Unter Haien - Neuhaus, N: Unter Haien
Briefe sind nicht Vitalis Art.«
»Bitte, Nick. Sie brauchen Personenschutz, bis sich das ganze Theater um Vitali etwas gelegt hat.«
»Ich will nicht von irgendwelchen Leuten bis aufs Klo verfolgt werden«, wehrte Nick ab. »Es wird schon nichts passieren.«
»Ich fände es trotzdem besser, wenn Sie wenigstens für Ihre Frau ...«
»Mary muss davon nichts erfahren«, erwiderte Nick, »es würde sie nur unnötig aufregen. Sie fährt ohnehin in ein paar Tagen mit Christopher und seiner Verlobten zu ihrer Schwester nach Montauk, um die Hochzeit vorzubereiten. Und danach ist der ganze Spuk hoffentlich vorbei.«
Nick lächelte Frank beruhigend an.
»Ihre Nerven sind überreizt, Frank. Sie haben in den letzten Wochen zu wenig Schlaf bekommen. Warum nehmen Sie sich nicht einmal das Wochenende frei?«
»Weil ich mir Sorgen um Sie mache«, antwortete Frank. »Versprechen Sie mir wenigstens, dass Sie nicht mehr mit der UBahn alleine durch die Stadt fahren?«
»Wenn Sie mir dafür keine Leibwächter auf den Hals hetzen.« Nick grinste, aber Frank gab sich noch nicht geschlagen.
»Wie ist dieser Brief auf Ihren Schreibtisch gelangt? Das macht mir Kopfzerbrechen.«
»Ich möchte von diesem albernen Brief nichts mehr hören«, Nick schüttelte den Kopf. »Jede Putzfrau kann ihn hingelegt haben!«
»Ihr Wort in Gottes Ohr, Chef«, Frank seufzte und verzog das Gesicht.
***
Raymond Howard war mit den letzten Änderungen für die große Parade zum Unabhängigkeitstag beschäftigt. Er saß in seinem Büro mit zwei Telefonhörern am Ohr und versuchte, abwechselnd den am Rande eines Nervenzusammenbruchs stehenden Leiter der Parade und den vor Zorn kochenden Vorsitzenden des Veteranenverbands zu besänftigen, als er Frank im Türrahmen stehen sah. Mit einem genervten Gesichtsausdruck gab er seinem Kollegen ein Zeichen zu warten und beendete dann beide Gespräche.

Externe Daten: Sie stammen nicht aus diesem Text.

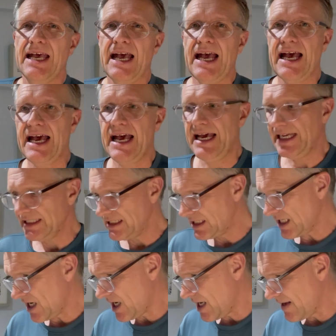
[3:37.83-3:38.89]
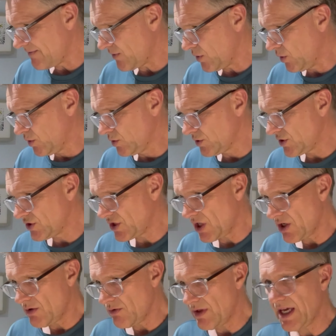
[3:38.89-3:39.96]
And I've
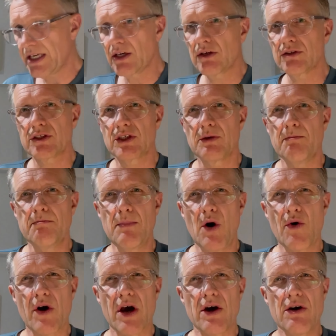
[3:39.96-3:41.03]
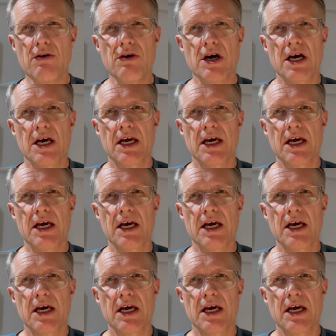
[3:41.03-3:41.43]
also then got tomorrow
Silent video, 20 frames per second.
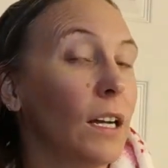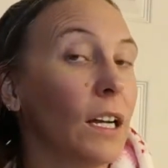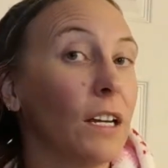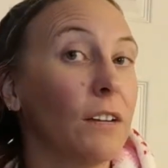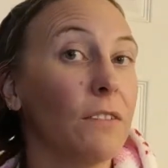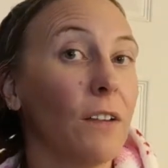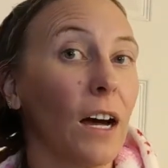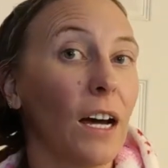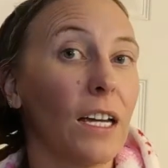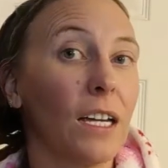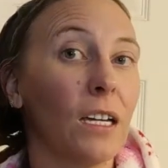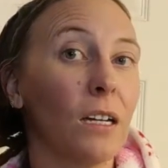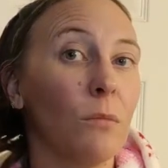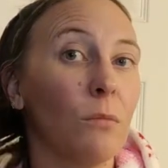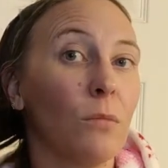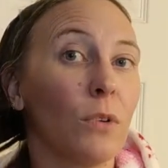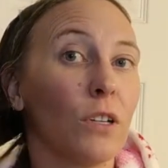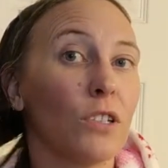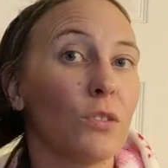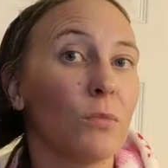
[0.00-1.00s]
If I
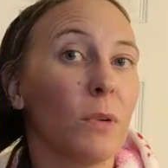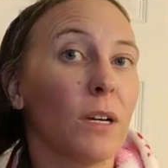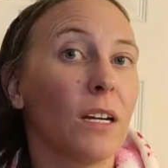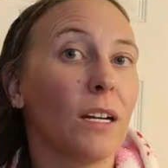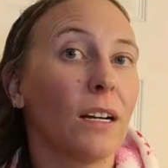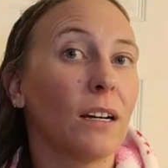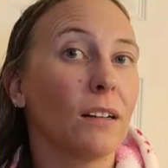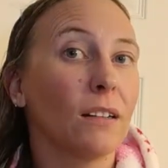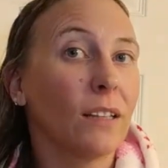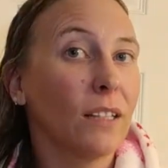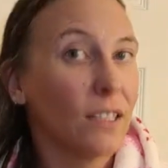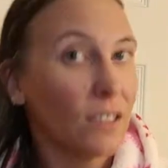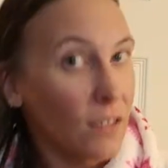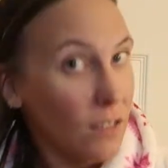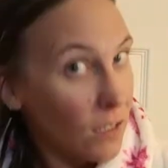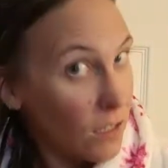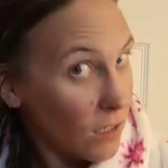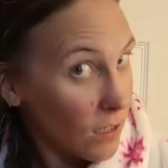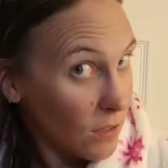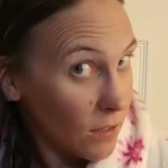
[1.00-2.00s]
can brush my hair
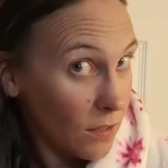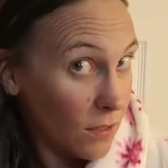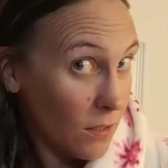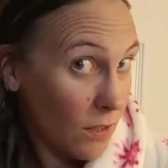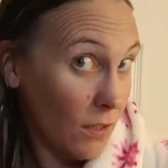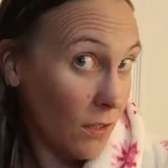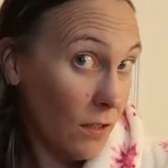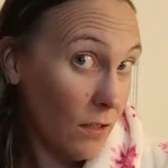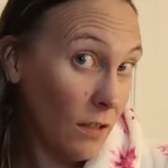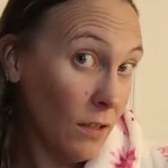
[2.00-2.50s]
like this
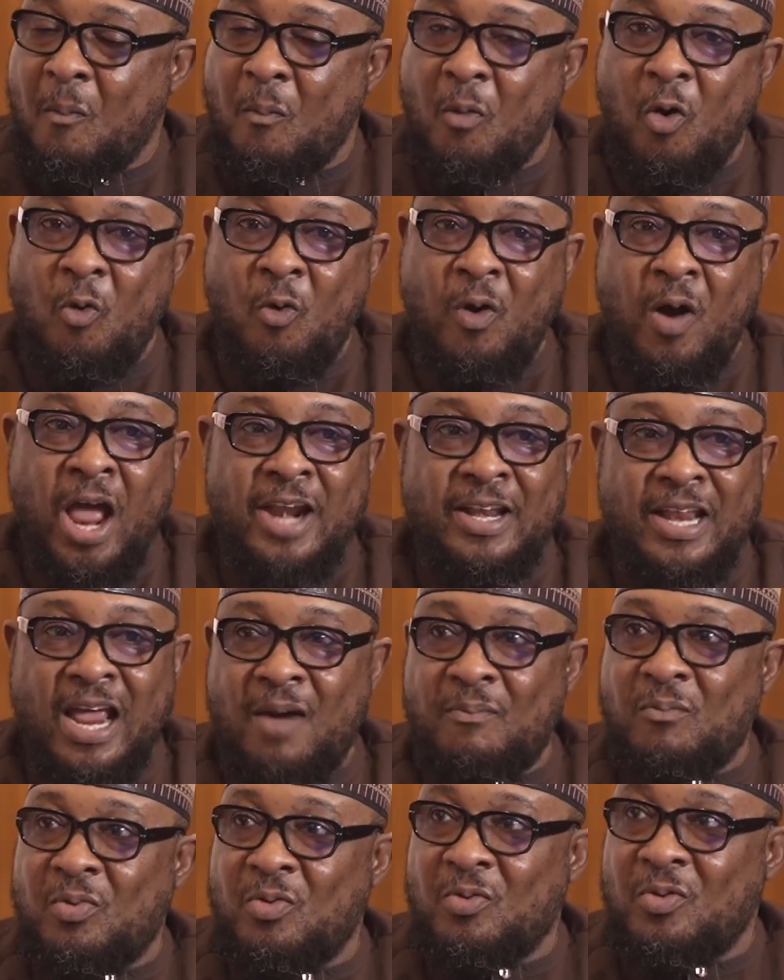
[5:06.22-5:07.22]
But what
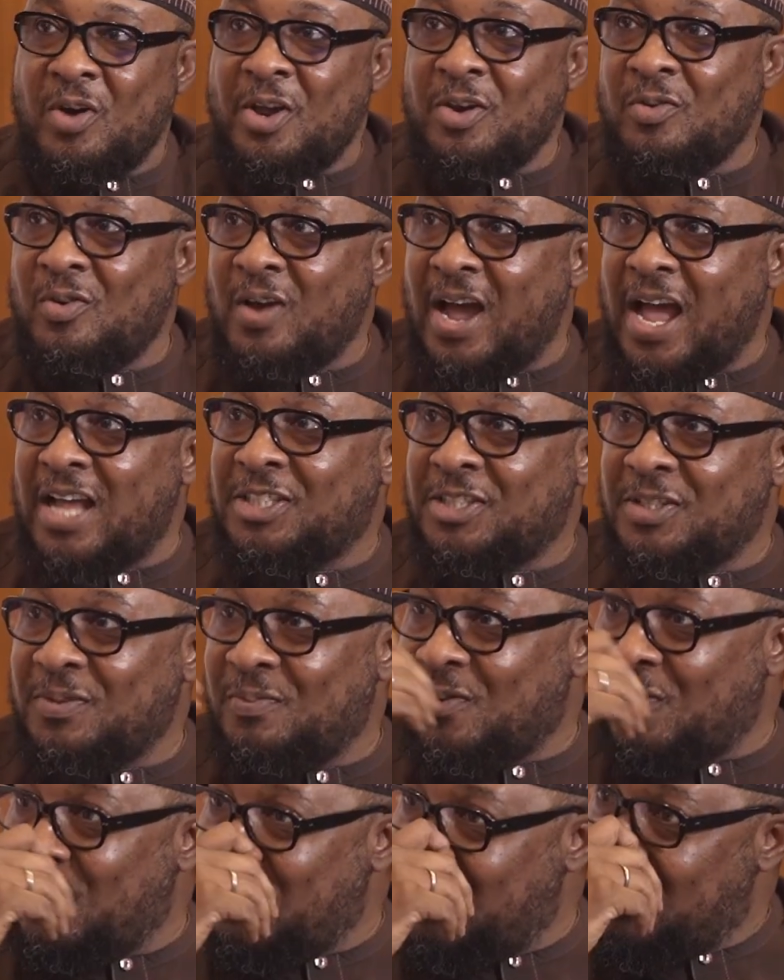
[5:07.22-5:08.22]
happens when you achieve
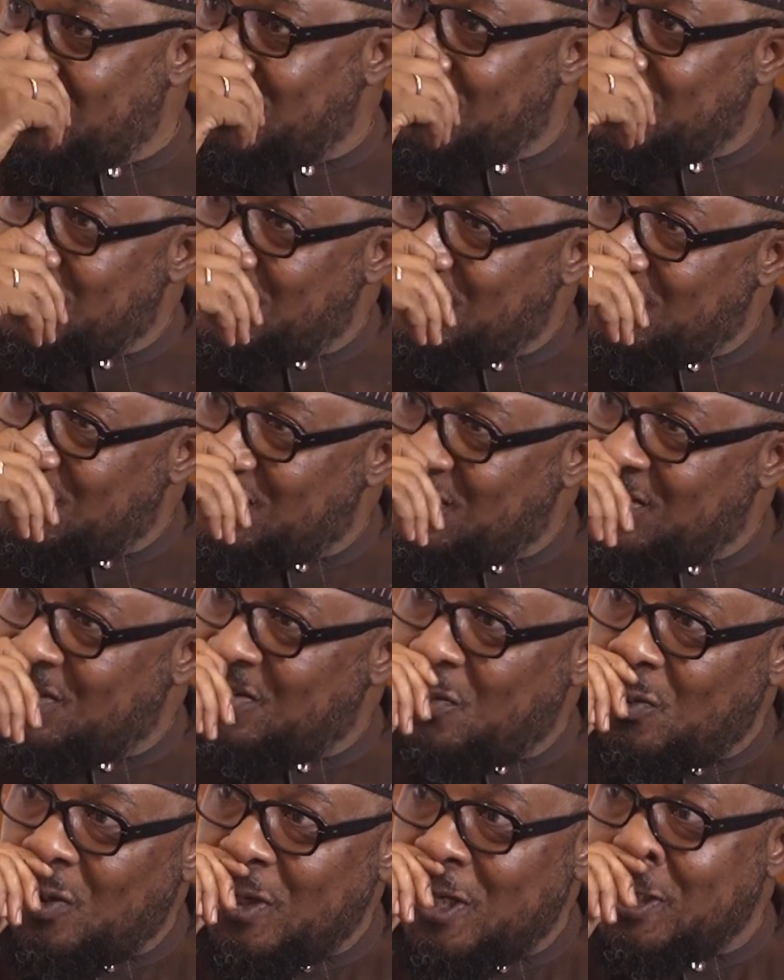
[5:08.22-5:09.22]
all these things?
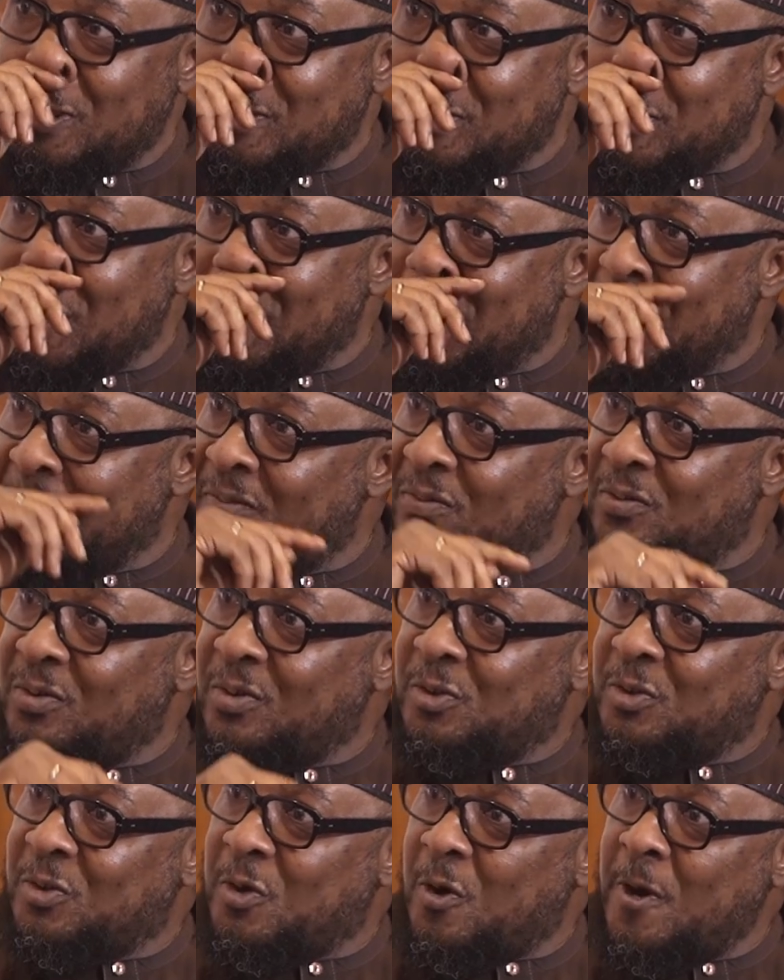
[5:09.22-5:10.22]
Will it still give
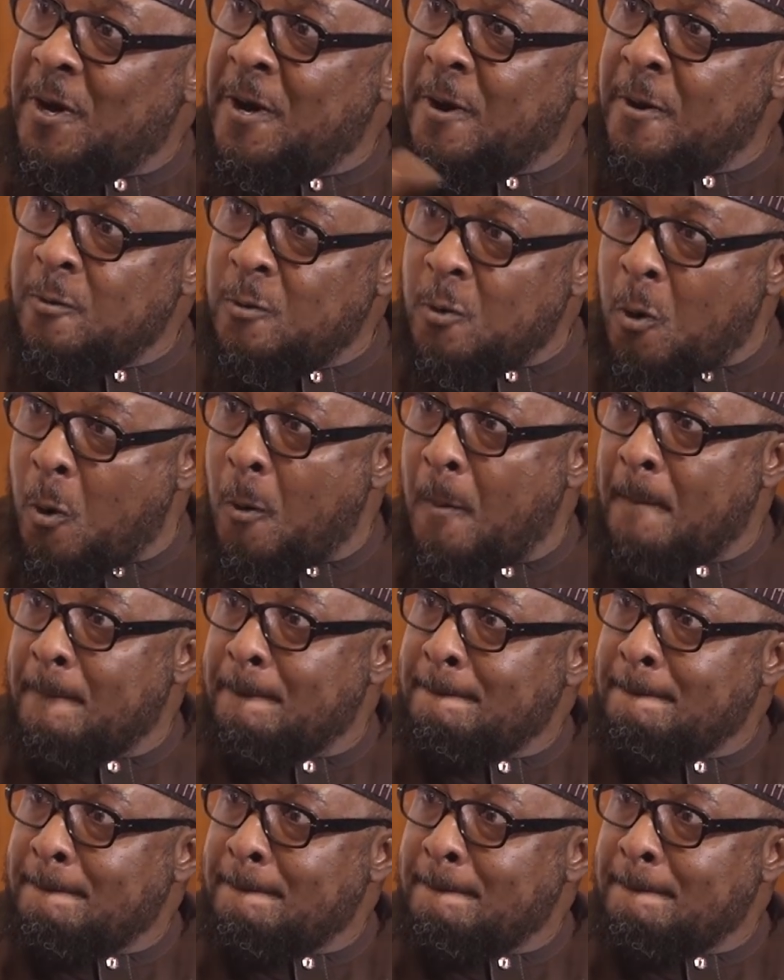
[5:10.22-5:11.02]
you joy? No.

»Himmelherrgott, diese Idioten«, fluchte er, »dieses Kompetenzgerangel jedes Jahr ist ja nicht mehr zu ertragen.«
Das eine Telefon klingelte, aber er beachtete es nicht.
»Gut, dass du da bist«, sagte er zu Frank. »Du kannst mir mal helfen, die Sitzordnung auf der Ehrentribüne festzulegen. Die Tochter von Mr President kommt nun doch mit, und dazu noch eine kleine Freundin.«
Da bemerkte er Franks sorgenvollen Gesichtsausdruck.
»Was ist los mit dir? Gibt’s irgendwelche Probleme?«
»Ich weiß nicht.« Frank nahm den zerknitterten Zettel aus seiner Jackentasche und reichte ihn Howard. »Was hältst du davon?«
Howard ergriff das Blatt und überflog die Zeile mit hochgezogenen Augenbrauen. Das zweite Telefon begann auch zu klingeln.
»Hm«, er blickte auf, »klingt ziemlich entschlossen. Was sagt Nick dazu?«
»Er nimmt es nicht ernst«, sagte Frank niedergeschlagen, »wie immer.«
»Und du?«
»Ich habe so ein komisches Gefühl. Ich habe in den letzten Jahren schon einige Drohbriefe gesehen, die er bekommen hat, aber nie stand so deutlich drin, dass man ihn umbringen will.«
Howard zuckte die Schultern.
»Wenigstens hat er mir versprochen, dass er in nächster Zeit nicht mehr mit der U-Bahn durch die Stadt fährt.« Frank faltete das Blatt und steckte es ein. »Lhota soll für sein Geld mal etwas tun.«
»Na, das scheint mir doch eine gute Idee zu sein«, Raymond Howard nickte und legte seine Hand auf den Telefonhörer, »es wird schon nichts dahinter stecken.«
»Hoffentlich hast du Recht«, Frank brachte ein gezwungenes Lächeln zustande, dann ging er wieder hinaus und fragte sich, ob er der Einzige war, der diesen Brief für bedrohlich genug hielt, um ihn ernst zu nehmen.
***
Als Alex aus der Dusche stieg, hörte sie das Telefon klingeln. Wie immer hatte sie den Anrufbeantworter eingeschaltet, abersie lauschte, wessen Stimme nach dem Piepsen ertönte. Sie hatte sich nicht mehr bei Sergio gemeldet und war froh, dass er bisher auch nicht angerufen hatte, um sie nach ihrer Antwort zu fragen.
»Alex!« Es war Mark und er klang ungewöhnlich aufgeregt. »Wenn Sie da sind, gehen Sie doch bitte dran! Es ist dringend!«
Alex wickelte sich eilig das Handtuch um den Körper und griff nach dem Hörer.
»Hey, Mark. Was gibt es denn so Wichtiges?«
»Können wir uns heute Abend noch sehen?«, fragte Mark. »Wir haben eine Möglichkeit gefunden, wie man …«
»Moment!«, unterbrach Alex ihren Mitarbeiter. Sie hatte noch immer die Befürchtung, dass Sergio ihr Telefon abhören ließ.